Stored data entries
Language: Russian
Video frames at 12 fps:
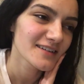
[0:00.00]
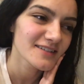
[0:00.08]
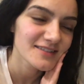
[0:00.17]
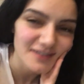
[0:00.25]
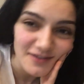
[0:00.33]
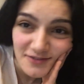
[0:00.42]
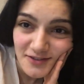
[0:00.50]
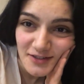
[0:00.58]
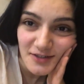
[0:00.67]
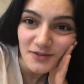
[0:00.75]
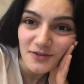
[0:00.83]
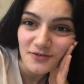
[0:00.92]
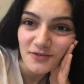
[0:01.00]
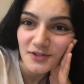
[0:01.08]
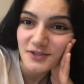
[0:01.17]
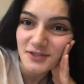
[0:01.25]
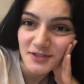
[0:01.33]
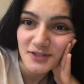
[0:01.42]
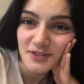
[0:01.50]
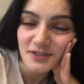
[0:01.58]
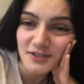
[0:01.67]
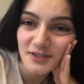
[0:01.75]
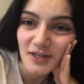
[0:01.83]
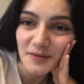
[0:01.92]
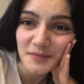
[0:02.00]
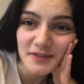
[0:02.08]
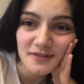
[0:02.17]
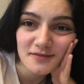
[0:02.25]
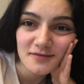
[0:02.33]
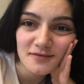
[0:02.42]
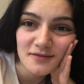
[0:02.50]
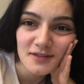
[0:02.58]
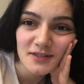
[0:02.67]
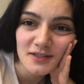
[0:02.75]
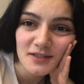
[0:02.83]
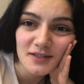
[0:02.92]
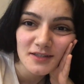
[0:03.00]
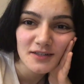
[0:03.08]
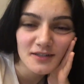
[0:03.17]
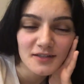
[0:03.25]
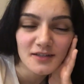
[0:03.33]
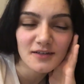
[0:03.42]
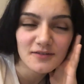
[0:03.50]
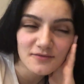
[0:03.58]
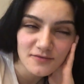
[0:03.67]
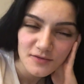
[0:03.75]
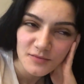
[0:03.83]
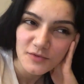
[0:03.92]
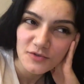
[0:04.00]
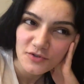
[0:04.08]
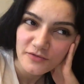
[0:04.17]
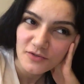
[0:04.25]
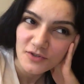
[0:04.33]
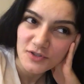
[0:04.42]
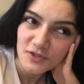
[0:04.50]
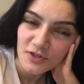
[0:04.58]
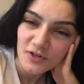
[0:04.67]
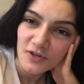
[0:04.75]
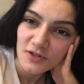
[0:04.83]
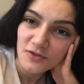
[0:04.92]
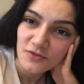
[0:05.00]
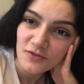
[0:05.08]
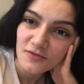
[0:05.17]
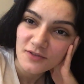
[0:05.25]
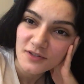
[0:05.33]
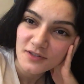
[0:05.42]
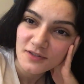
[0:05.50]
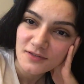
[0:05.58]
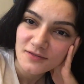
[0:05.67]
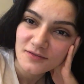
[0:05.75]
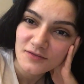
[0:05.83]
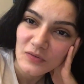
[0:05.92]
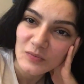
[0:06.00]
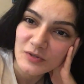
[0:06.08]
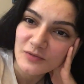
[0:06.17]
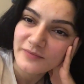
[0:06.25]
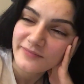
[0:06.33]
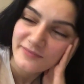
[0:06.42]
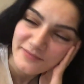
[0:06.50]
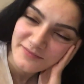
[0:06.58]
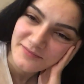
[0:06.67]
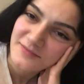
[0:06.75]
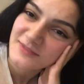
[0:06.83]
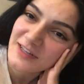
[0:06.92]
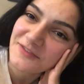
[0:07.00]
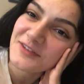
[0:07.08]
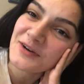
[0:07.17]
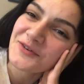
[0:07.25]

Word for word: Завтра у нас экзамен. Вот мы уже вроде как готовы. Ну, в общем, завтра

* [ASSIGNMENT]: Set down all of the entries exactly. Leave the pictures out.

* [TASK ANSWER]:
Language: Russian
Video frames at 12 fps:
[0:00.00]
[0:00.08]
[0:00.17]
[0:00.25]
[0:00.33]
[0:00.42]
[0:00.50]
[0:00.58]
[0:00.67]
[0:00.75]
[0:00.83]
[0:00.92]
[0:01.00]
[0:01.08]
[0:01.17]
[0:01.25]
[0:01.33]
[0:01.42]
[0:01.50]
[0:01.58]
[0:01.67]
[0:01.75]
[0:01.83]
[0:01.92]
[0:02.00]
[0:02.08]
[0:02.17]
[0:02.25]
[0:02.33]
[0:02.42]
[0:02.50]
[0:02.58]
[0:02.67]
[0:02.75]
[0:02.83]
[0:02.92]
[0:03.00]
[0:03.08]
[0:03.17]
[0:03.25]
[0:03.33]
[0:03.42]
[0:03.50]
[0:03.58]
[0:03.67]
[0:03.75]
[0:03.83]
[0:03.92]
[0:04.00]
[0:04.08]
[0:04.17]
[0:04.25]
[0:04.33]
[0:04.42]
[0:04.50]
[0:04.58]
[0:04.67]
[0:04.75]
[0:04.83]
[0:04.92]
[0:05.00]
[0:05.08]
[0:05.17]
[0:05.25]
[0:05.33]
[0:05.42]
[0:05.50]
[0:05.58]
[0:05.67]
[0:05.75]
[0:05.83]
[0:05.92]
[0:06.00]
[0:06.08]
[0:06.17]
[0:06.25]
[0:06.33]
[0:06.42]
[0:06.50]
[0:06.58]
[0:06.67]
[0:06.75]
[0:06.83]
[0:06.92]
[0:07.00]
[0:07.08]
[0:07.17]
[0:07.25]

Word for word: Завтра у нас экзамен. Вот мы уже вроде как готовы. Ну, в общем, завтра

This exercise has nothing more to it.